Segment Open
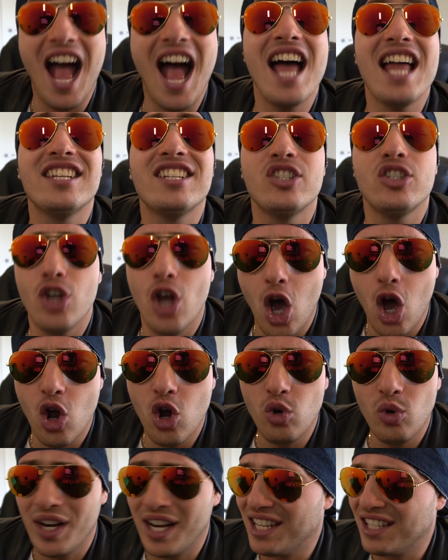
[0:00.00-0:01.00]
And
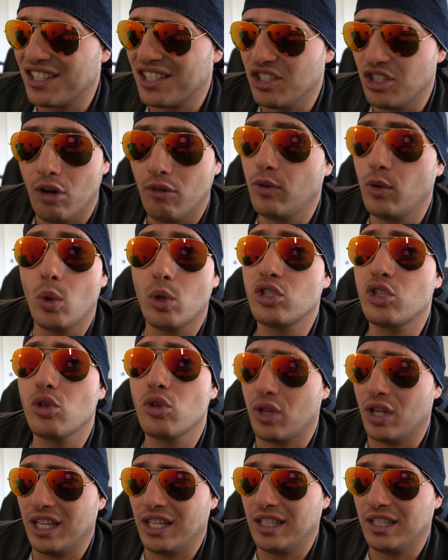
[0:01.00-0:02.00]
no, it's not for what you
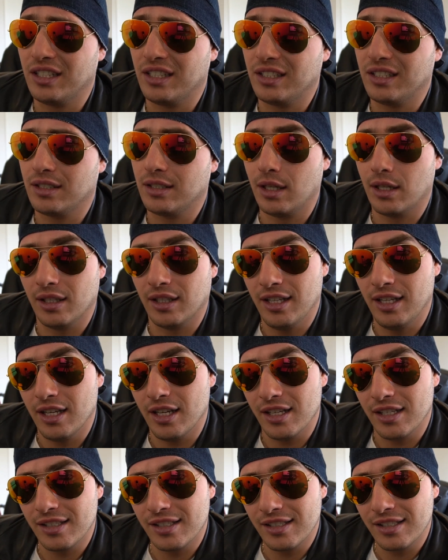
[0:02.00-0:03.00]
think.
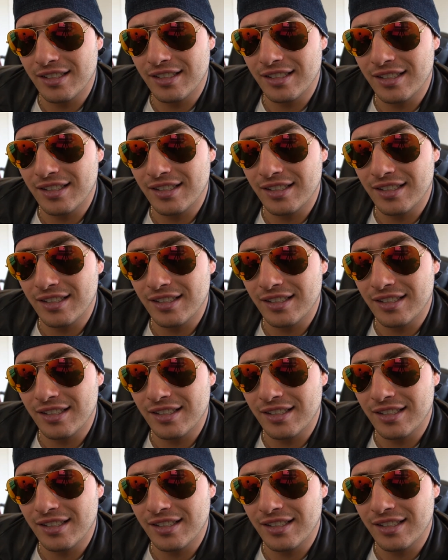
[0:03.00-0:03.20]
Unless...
Segment Closed
Problem details: Keep every word of the data as it is when you write it out, but drop the pictures.

Result of the exercise:
[0:00.00-0:01.00]
And
[0:01.00-0:02.00]
no, it's not for what you
[0:02.00-0:03.00]
think.
[0:03.00-0:03.20]
Unless...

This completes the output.